Sunday, November 25, 2012

Change

Surprise! I don't like change. I know I should embrace change because it can bring good things. After being a military wife for as long as I have been, change gets old after awhile. I find myself longing for something to remain constant, predictable, and familiar. That sounds funny to me after I type it because we have been in our house for 3+ years and I am itching to move. :) I guess that's also a result from being a military wife for so long. 

It's been no secret that we have struggled with finding a school setting that would work well for our youngest son. It feels like it has been a constant battle between the school and our family. That's one reason I loved homeschool. It allowed me to teach him how he learned best and there wasn't any judgement from the teachers or administration.

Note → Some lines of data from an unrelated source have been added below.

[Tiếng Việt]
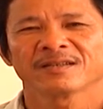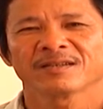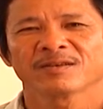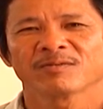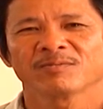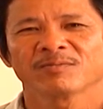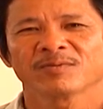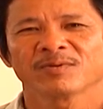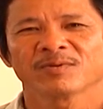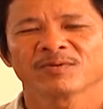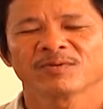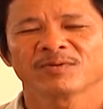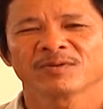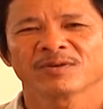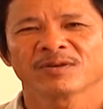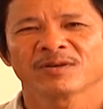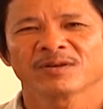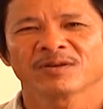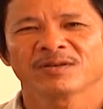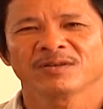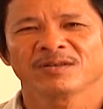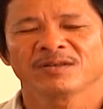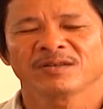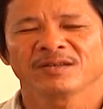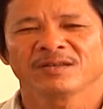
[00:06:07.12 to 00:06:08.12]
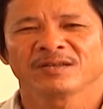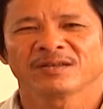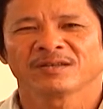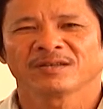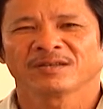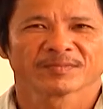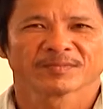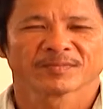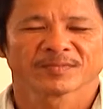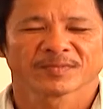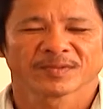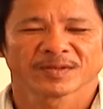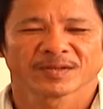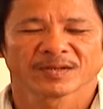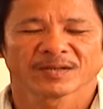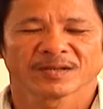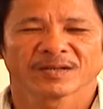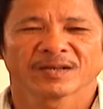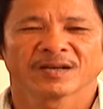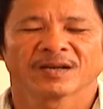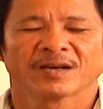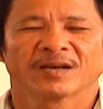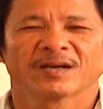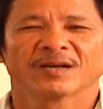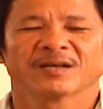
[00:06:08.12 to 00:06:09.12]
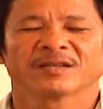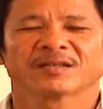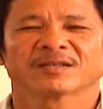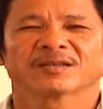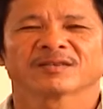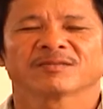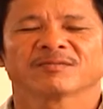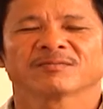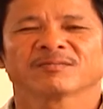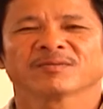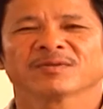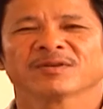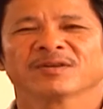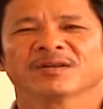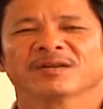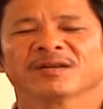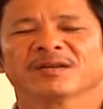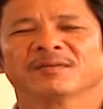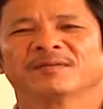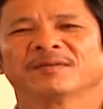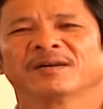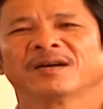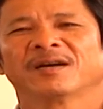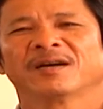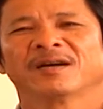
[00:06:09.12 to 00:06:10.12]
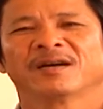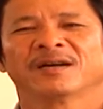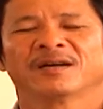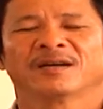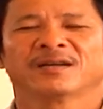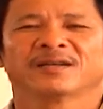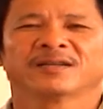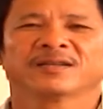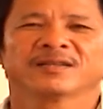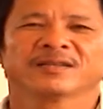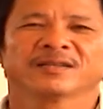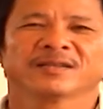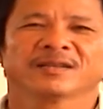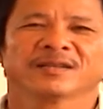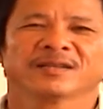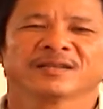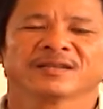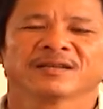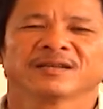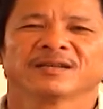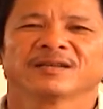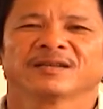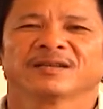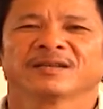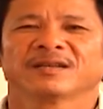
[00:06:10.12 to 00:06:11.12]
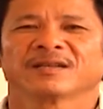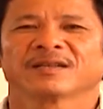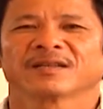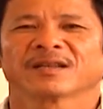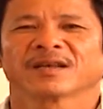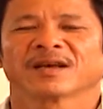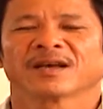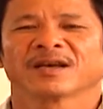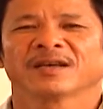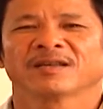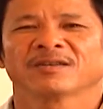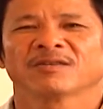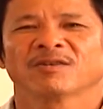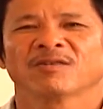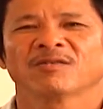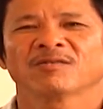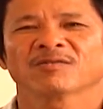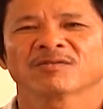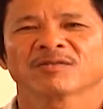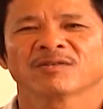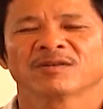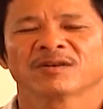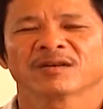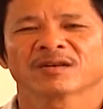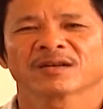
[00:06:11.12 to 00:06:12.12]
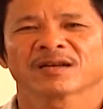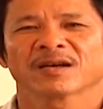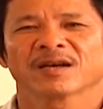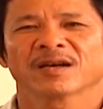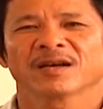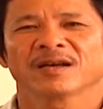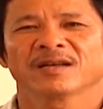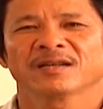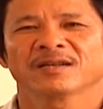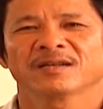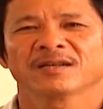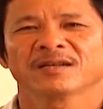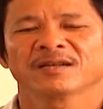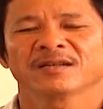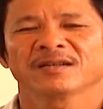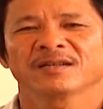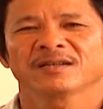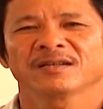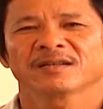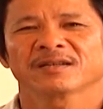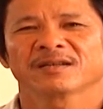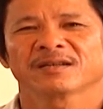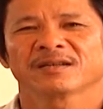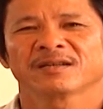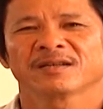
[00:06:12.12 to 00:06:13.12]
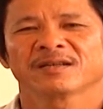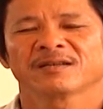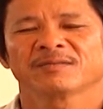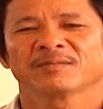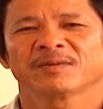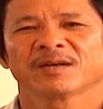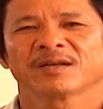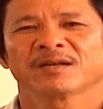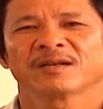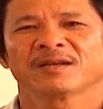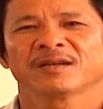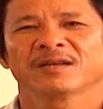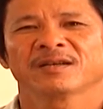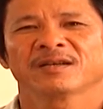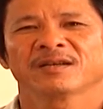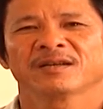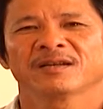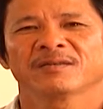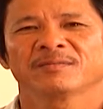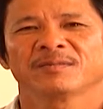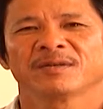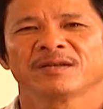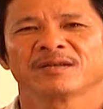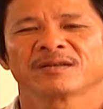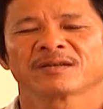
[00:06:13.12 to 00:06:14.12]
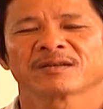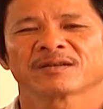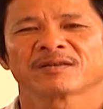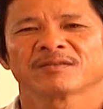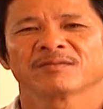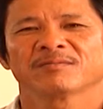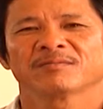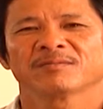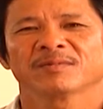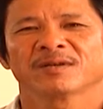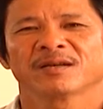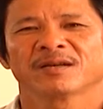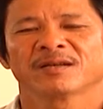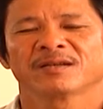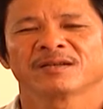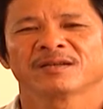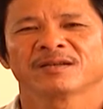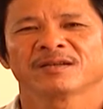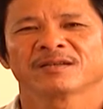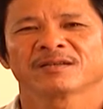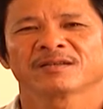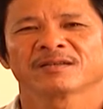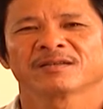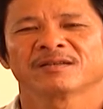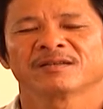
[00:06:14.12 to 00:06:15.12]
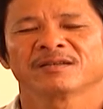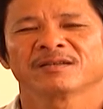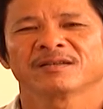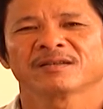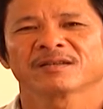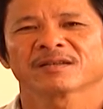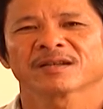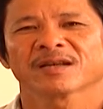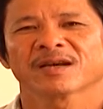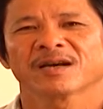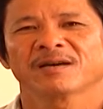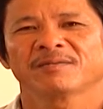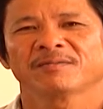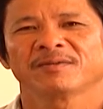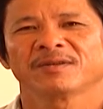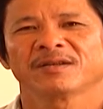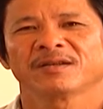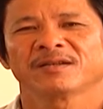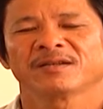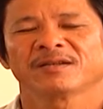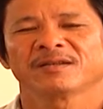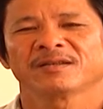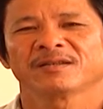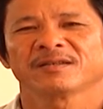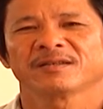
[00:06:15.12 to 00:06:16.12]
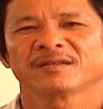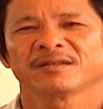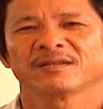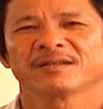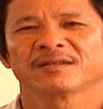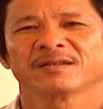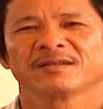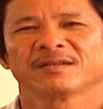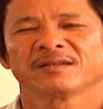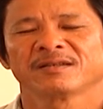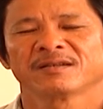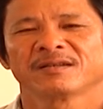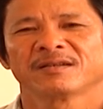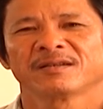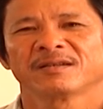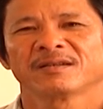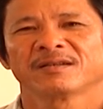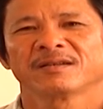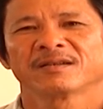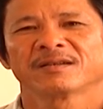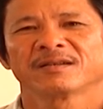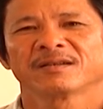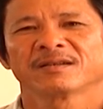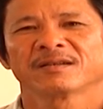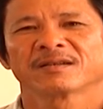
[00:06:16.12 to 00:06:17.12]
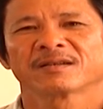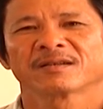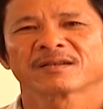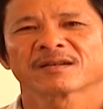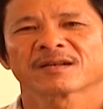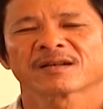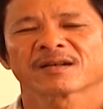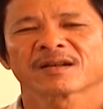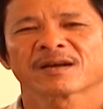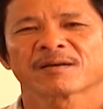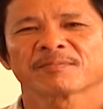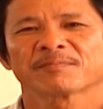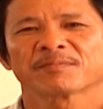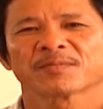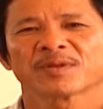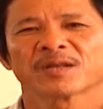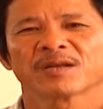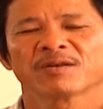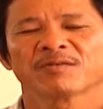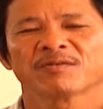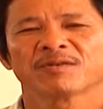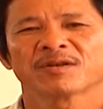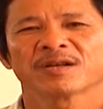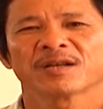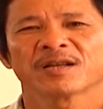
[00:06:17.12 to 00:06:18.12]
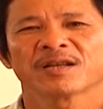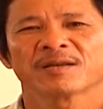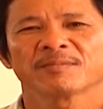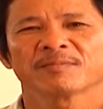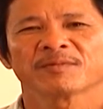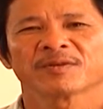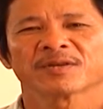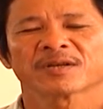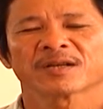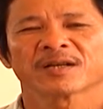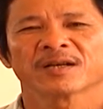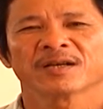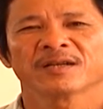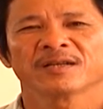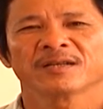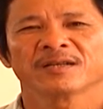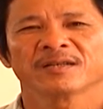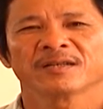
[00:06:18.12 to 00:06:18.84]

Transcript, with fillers: cũng vui thôi à, cũng có mà dạy dỗ con cái đó khi mà đi đó mình cũng là nên người với người ta mình tập theo anh em người ta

After a long discussion, touring of a different school, and more discussions, we have decided to change our son's school. The school we have chosen is not a traditional school. It is a new school so enrollment numbers are low. The middle school and high school children are in one room. There are 6 or 7 total kids in the room with 3 teachers. It's the closest thing to being homeschooled without being actually homeschooled. You won't be wowed by the latest technology or a fancy building, but you will be wowed by the love that the staff has for the children.The teachers loved on my child from the minute he walked in the door. They talked to him like he was a person that mattered. The teachers and staff listened to our concerns about his education needs, what we needed from the school, and what we felt our son needed to succeed in an educational setting. 

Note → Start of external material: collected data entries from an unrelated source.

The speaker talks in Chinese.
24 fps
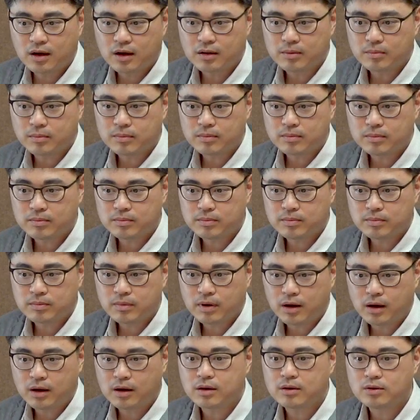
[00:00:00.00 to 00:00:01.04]
呃，
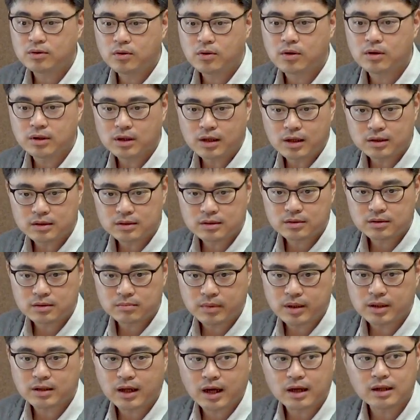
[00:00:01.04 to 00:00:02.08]
河洛人、
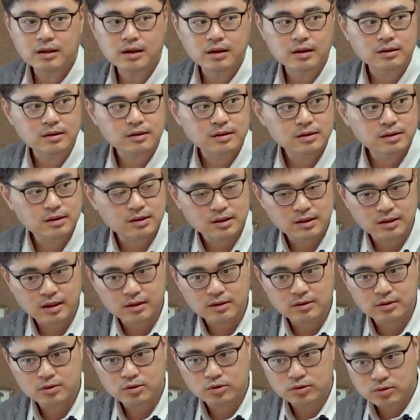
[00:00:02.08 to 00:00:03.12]
闽南人这
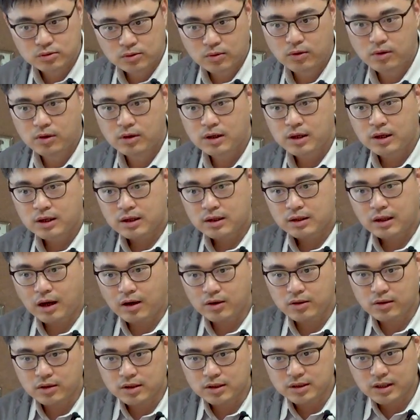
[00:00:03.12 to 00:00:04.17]
些居多，然后
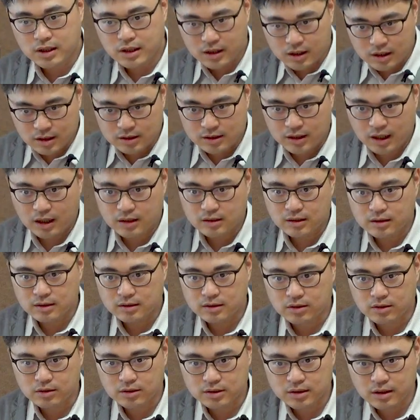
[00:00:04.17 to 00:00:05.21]
有一些客家人，
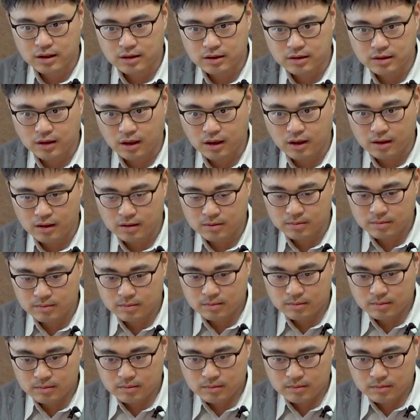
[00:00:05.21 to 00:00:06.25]
有一些呃
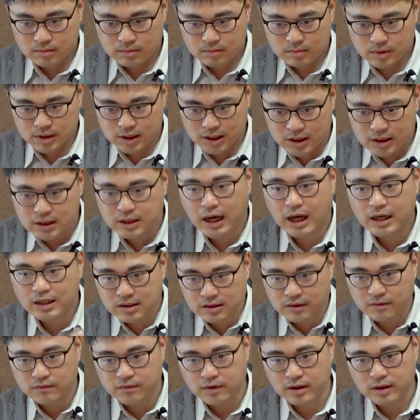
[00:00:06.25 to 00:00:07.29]
其他
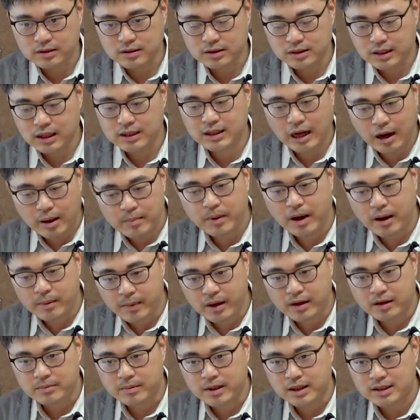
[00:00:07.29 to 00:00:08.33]
省份。在台湾包
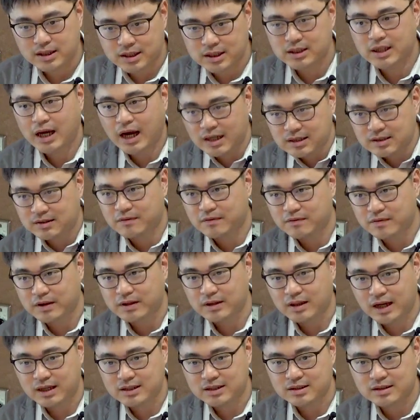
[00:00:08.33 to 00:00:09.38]
妹里面，其他省份
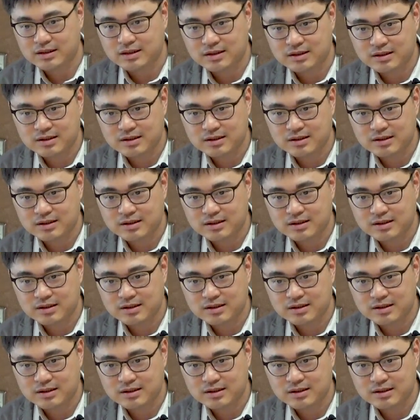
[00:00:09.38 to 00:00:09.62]
它其实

After we toured the school,  my husband and I talked about our options. We agreed that it seemed like it might work for our son because it's not a traditional setting, the class is extremely small, and the work is more challenging. But then comes the big gulp, how do we find the money to send him to a private school? Little did I know that God had been at work a lot longer than I realized. About 6 weeks ago we started the process to refinance our house. We knew it would take about 2 months for everything to be done and finalized. Until we sign papers I didn't think too much about it. We toured the school on Tuesday and on Tuesday evening we got a call that our refinancing would be done next week.(we sign papers tomorrow) How's that for timing? The money that we save from our refinancing will cover the cost of the private school. I only told a few people about our situation and asked them to pray for us. I didn't expect an answer as fast as I did.

In those moments when you think you are too small for God to care about, think again. I felt that way several times over the past few weeks. I can see that the enemy was working hard on my spirit. Especially on me as a mom. There were words I called myself that I wouldn't call another person all because I believed the lies the enemy was telling me. God rescued me from that dark place and showed me (once again) that He hears my heart. He knows my hurts and He cares for me. 

When I am waiting for God to answer I usually get in the way. I don't know why we received an answer as fast as we did that day, I can only say that God's timing is perfect.